- Exercise materials:

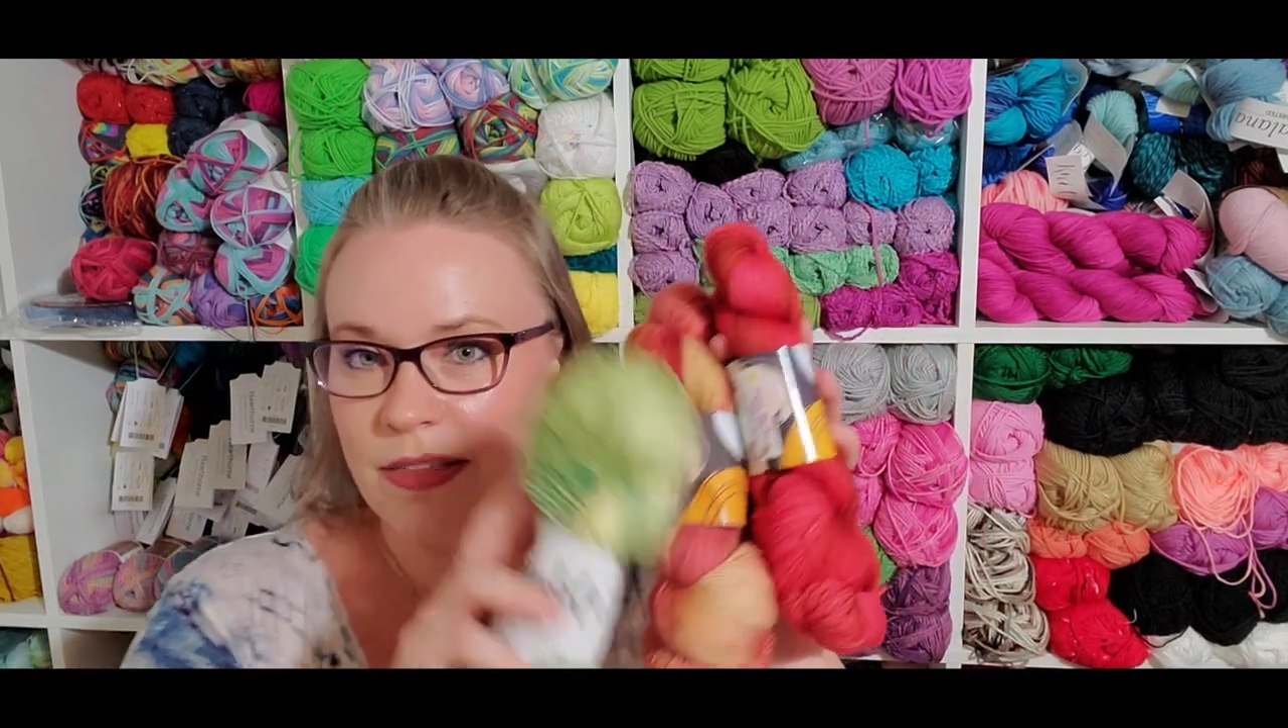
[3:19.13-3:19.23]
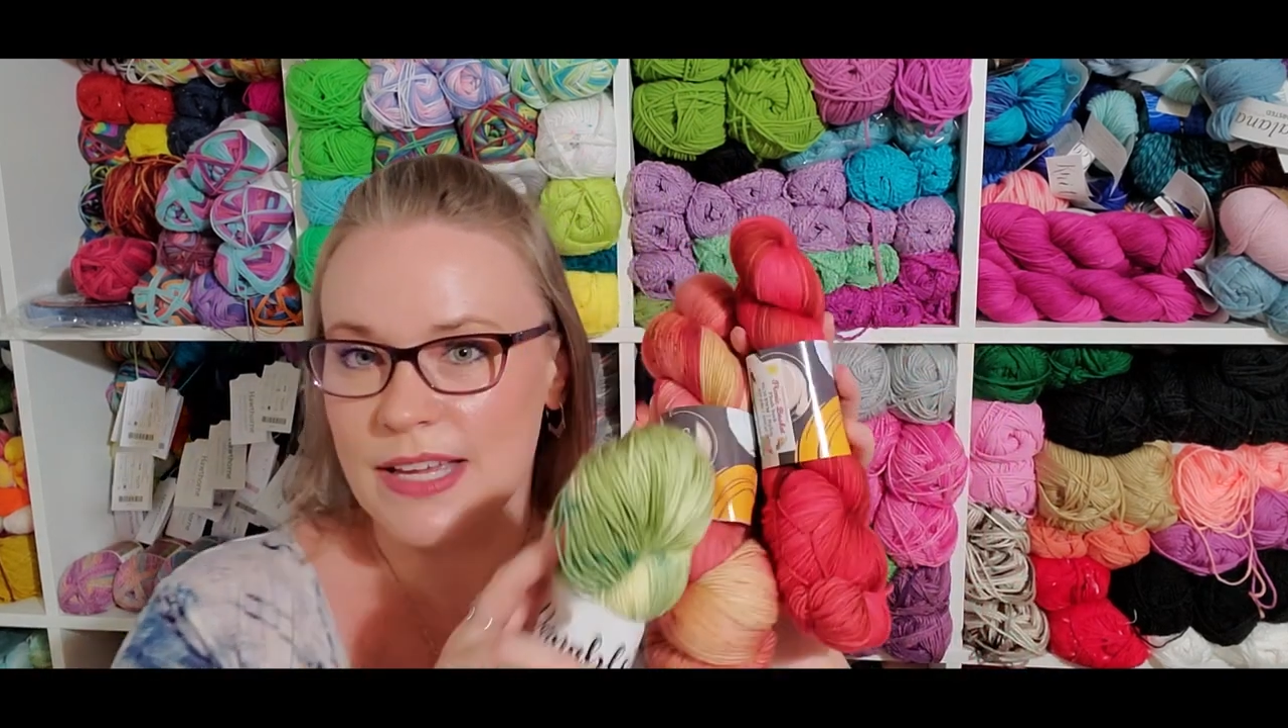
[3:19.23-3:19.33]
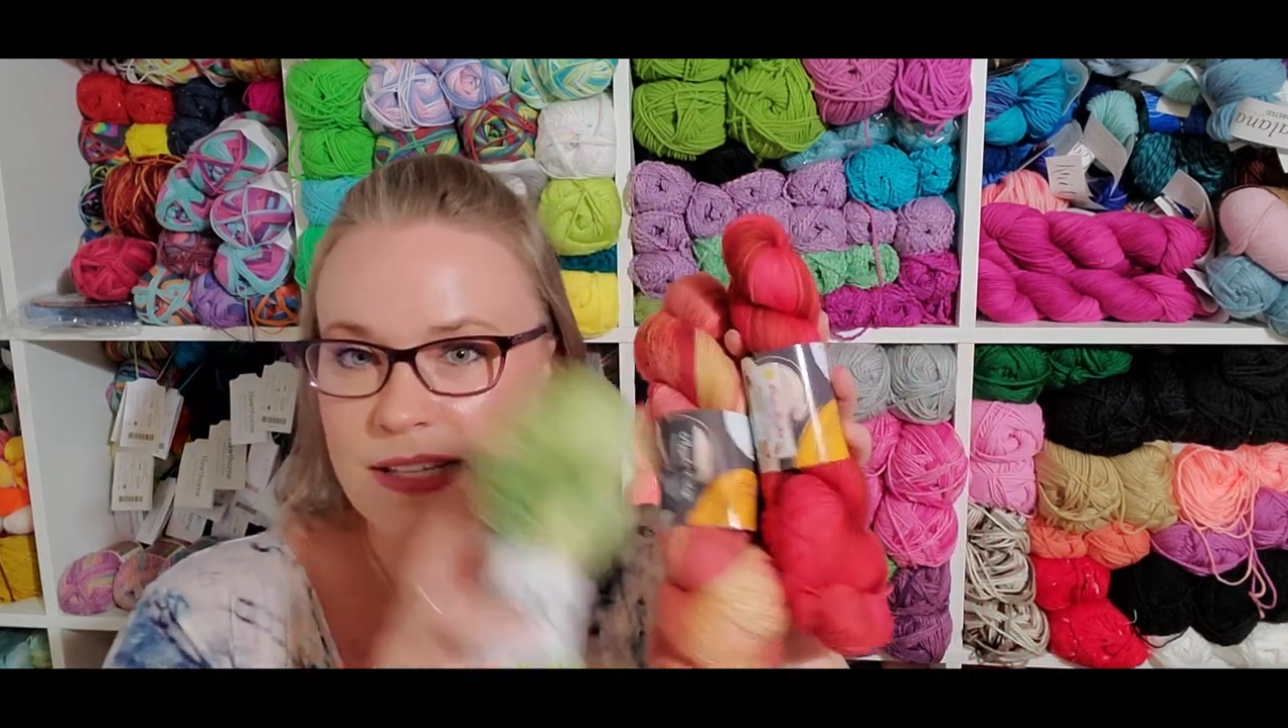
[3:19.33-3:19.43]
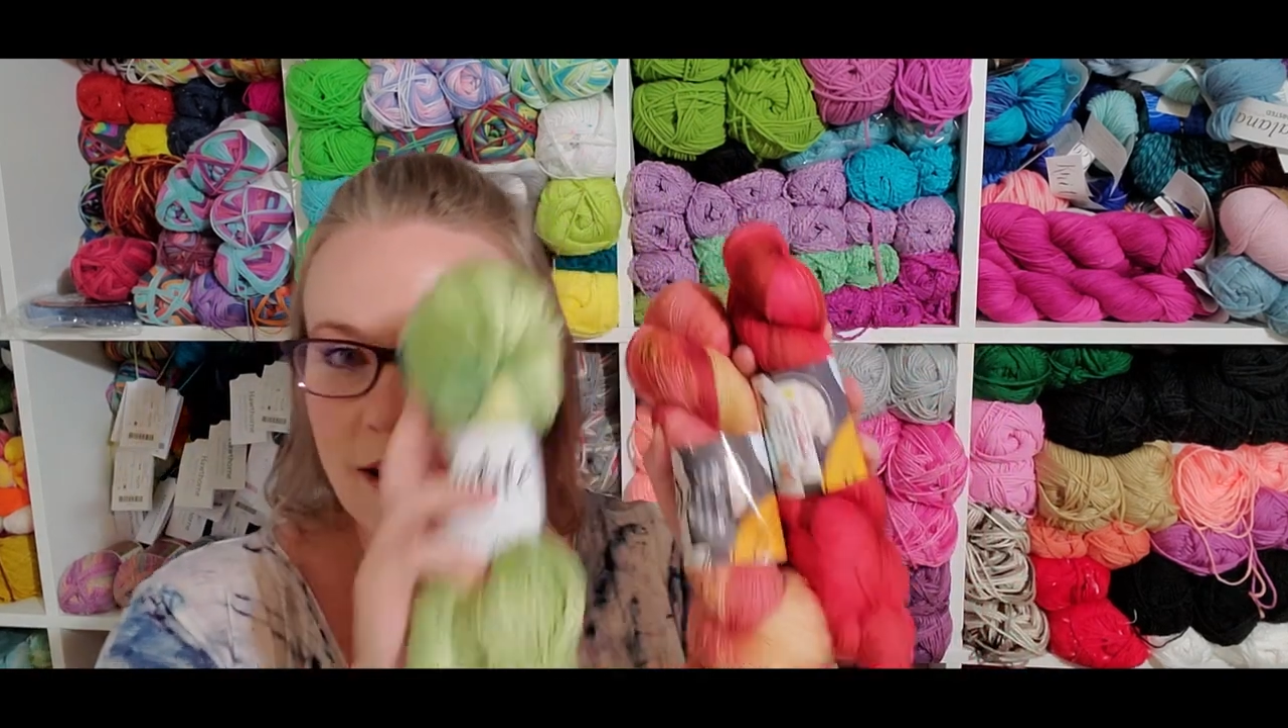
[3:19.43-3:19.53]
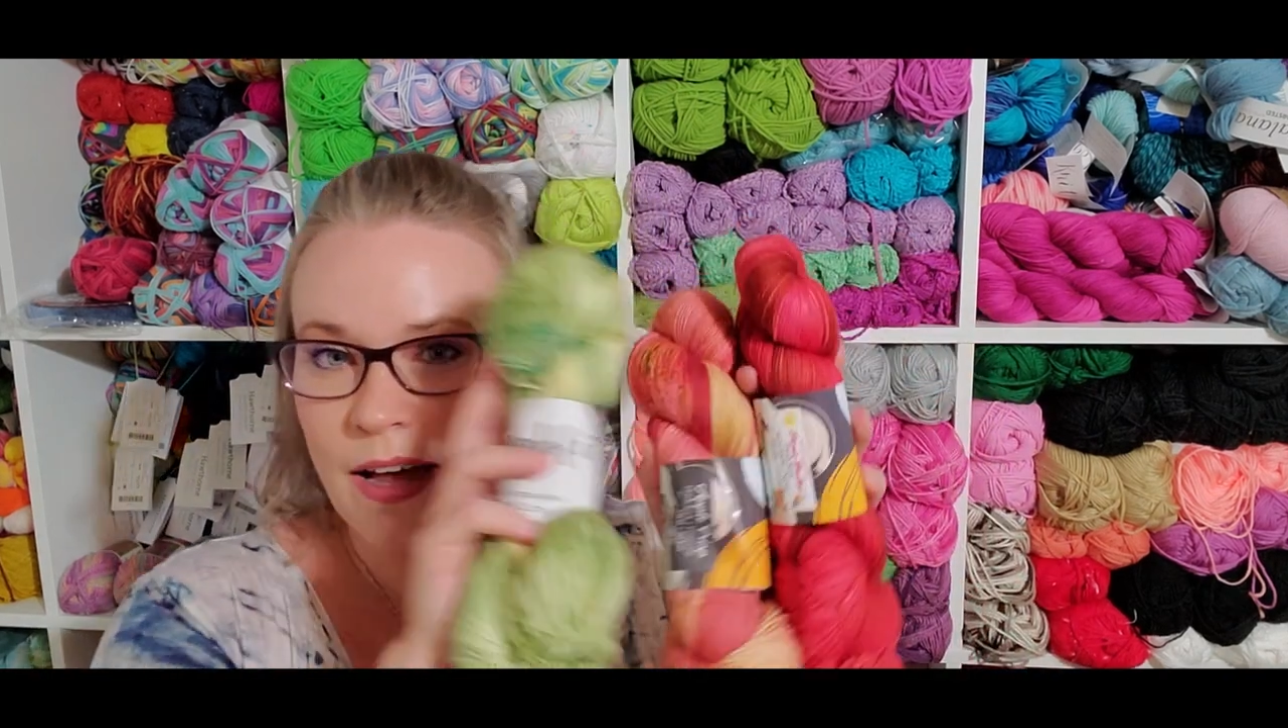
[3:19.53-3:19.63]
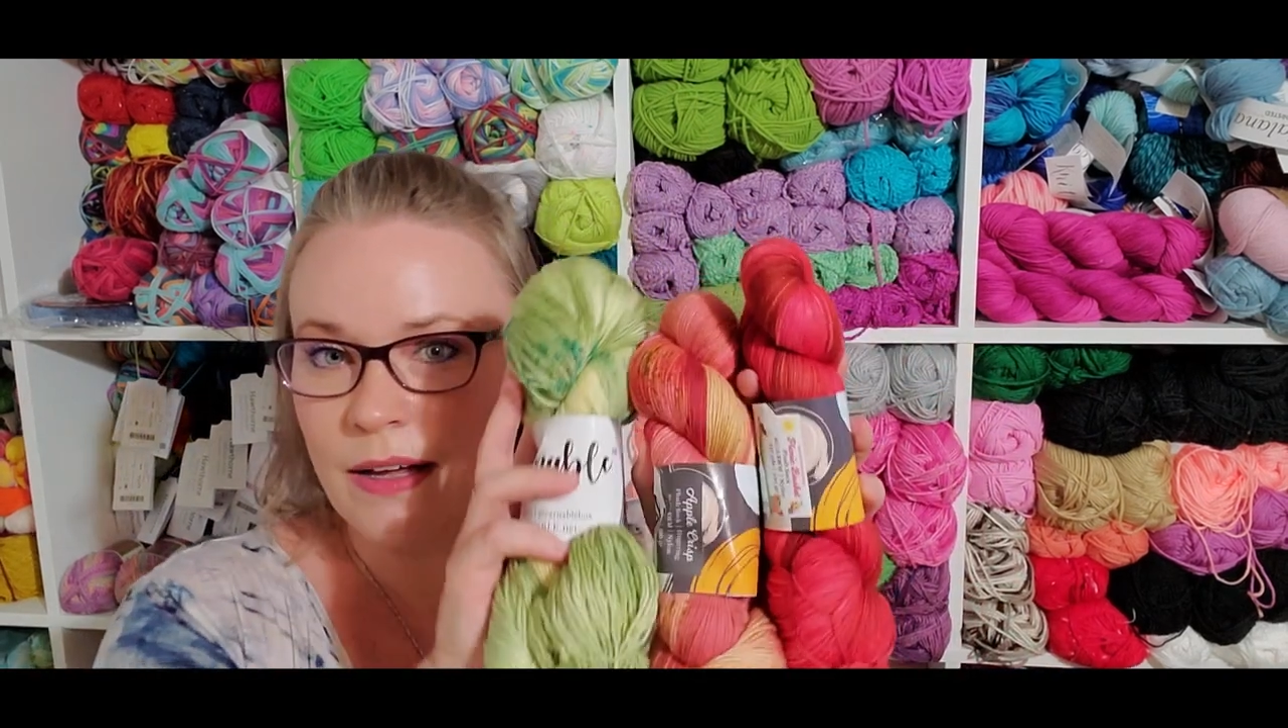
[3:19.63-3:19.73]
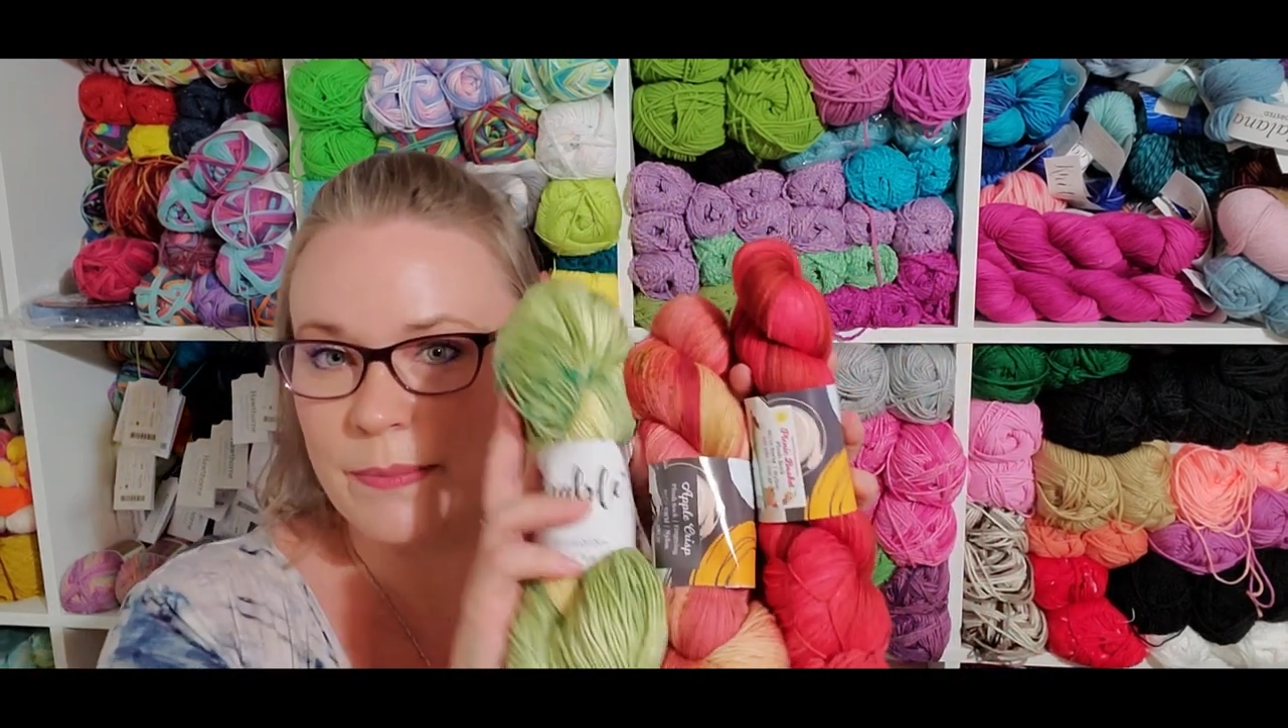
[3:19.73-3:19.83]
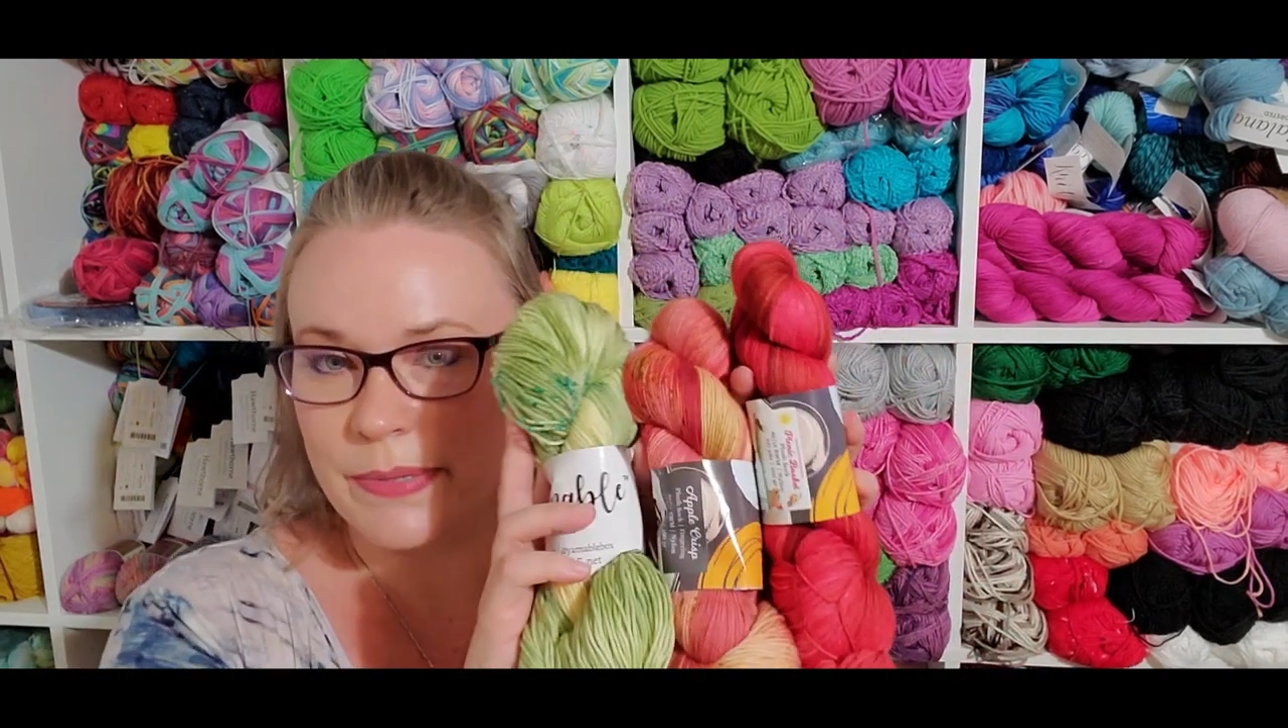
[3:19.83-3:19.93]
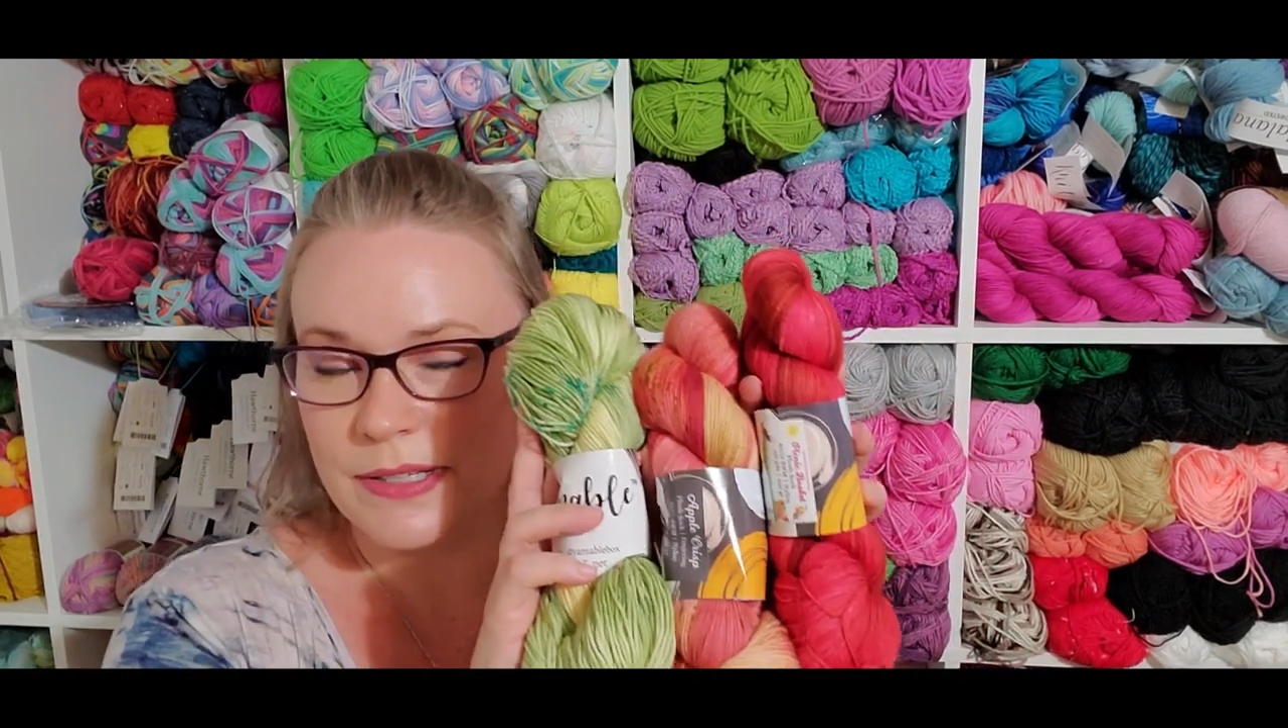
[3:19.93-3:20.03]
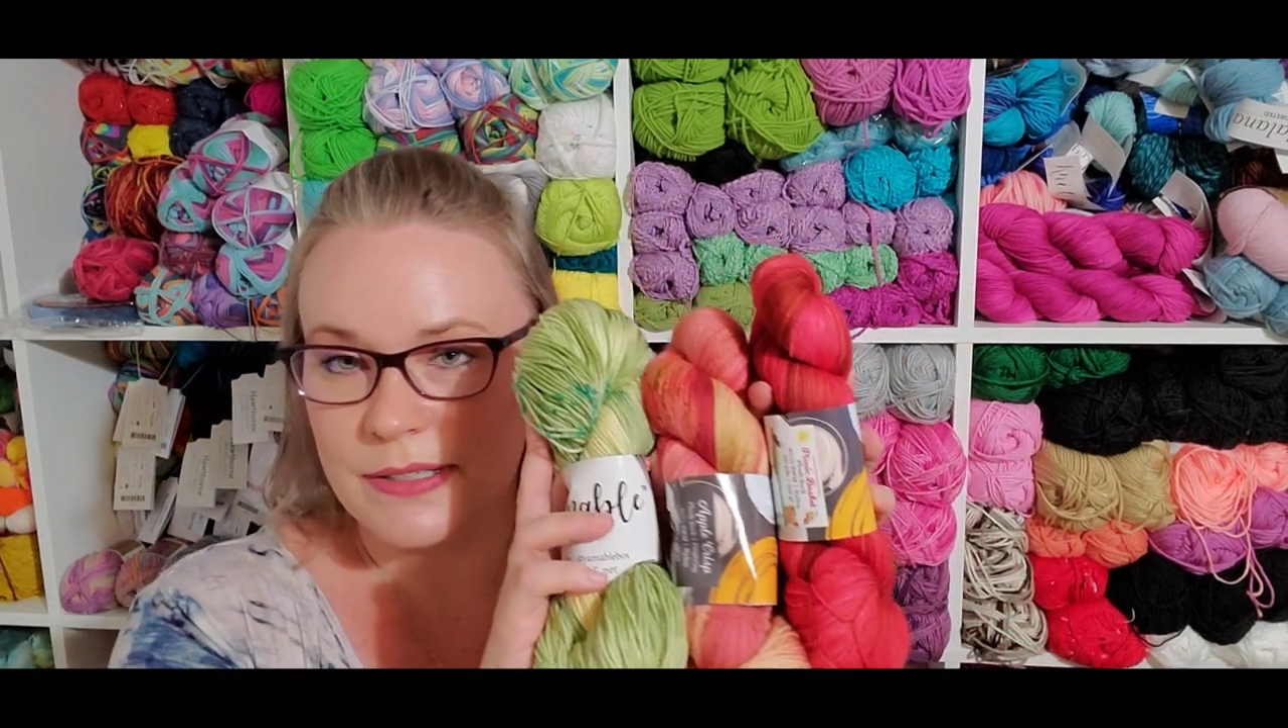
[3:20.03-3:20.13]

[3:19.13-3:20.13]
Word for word: things up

- Task description:
Pictures must not appear in the copy, which must otherwise match the listing exactly.

- Written solution:
[3:19.13-3:19.23]
[3:19.23-3:19.33]
[3:19.33-3:19.43]
[3:19.43-3:19.53]
[3:19.53-3:19.63]
[3:19.63-3:19.73]
[3:19.73-3:19.83]
[3:19.83-3:19.93]
[3:19.93-3:20.03]
[3:20.03-3:20.13]

[3:19.13-3:20.13]
Word for word: things up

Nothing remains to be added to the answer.